• TO DO:
Your answer must consist only of the lines from the start of the entries through the line that holds "(406.20 s to 407.20 s)", copied exactly, with no pictures.
********
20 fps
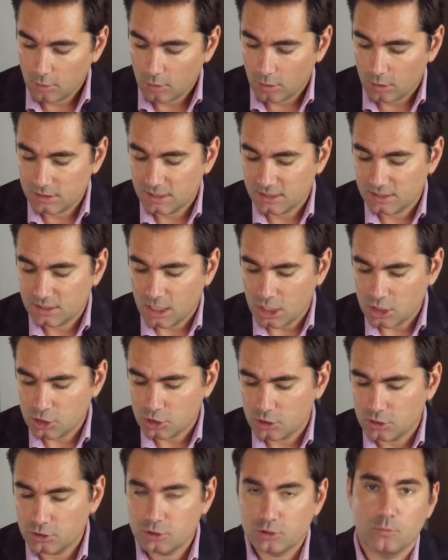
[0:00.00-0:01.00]
our
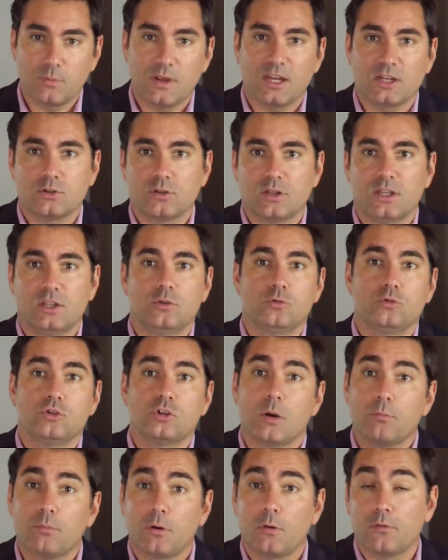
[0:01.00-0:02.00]
discussion, so make sure that you
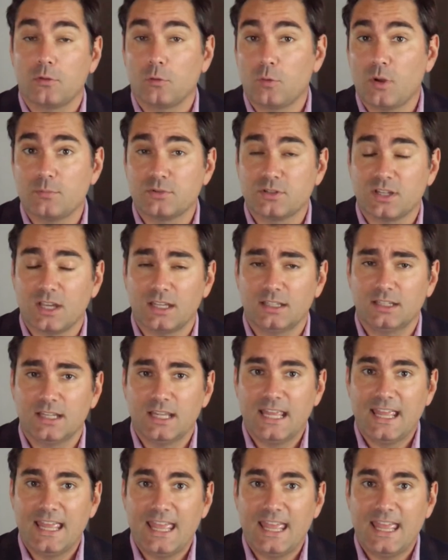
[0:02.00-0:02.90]
jump over the website,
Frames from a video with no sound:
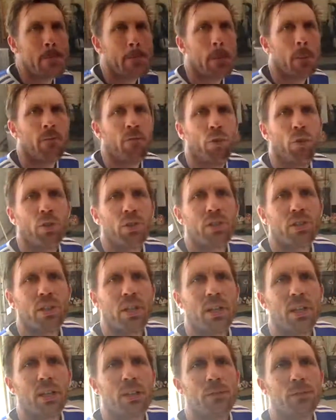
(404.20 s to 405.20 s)
First
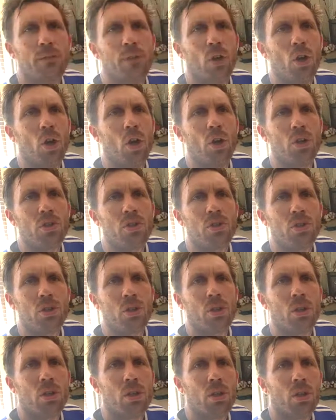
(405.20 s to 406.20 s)
things first.
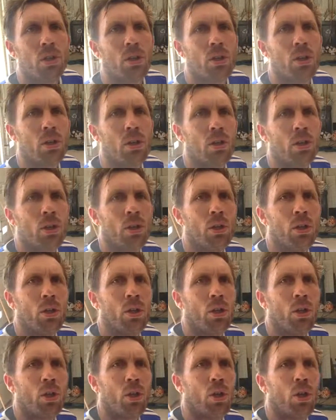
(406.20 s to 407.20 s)

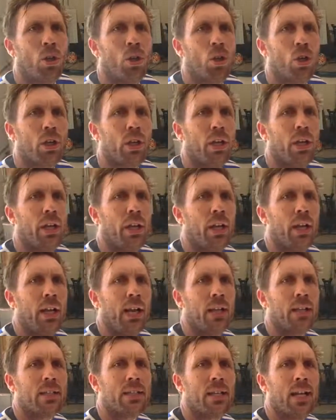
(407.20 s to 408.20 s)
Looking in.
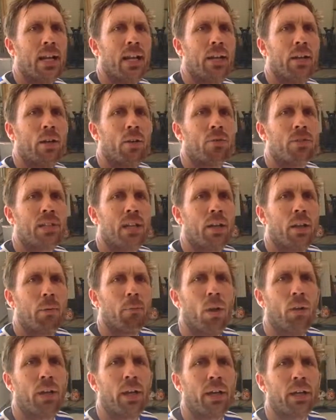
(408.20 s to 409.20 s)
Alexander, don't stand on the
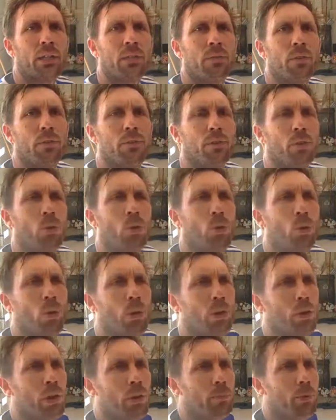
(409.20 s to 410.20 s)
ball like that because if you
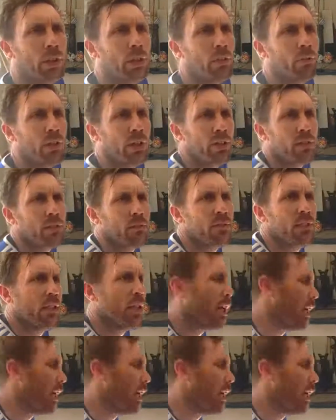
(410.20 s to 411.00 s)
fall, you're going to break your wrist. I've seen it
********
• RESPONSE AREA:
20 fps
[0:00.00-0:01.00]
our
[0:01.00-0:02.00]
discussion, so make sure that you
[0:02.00-0:02.90]
jump over the website,
Frames from a video with no sound:
(404.20 s to 405.20 s)
First
(405.20 s to 406.20 s)
things first.
(406.20 s to 407.20 s)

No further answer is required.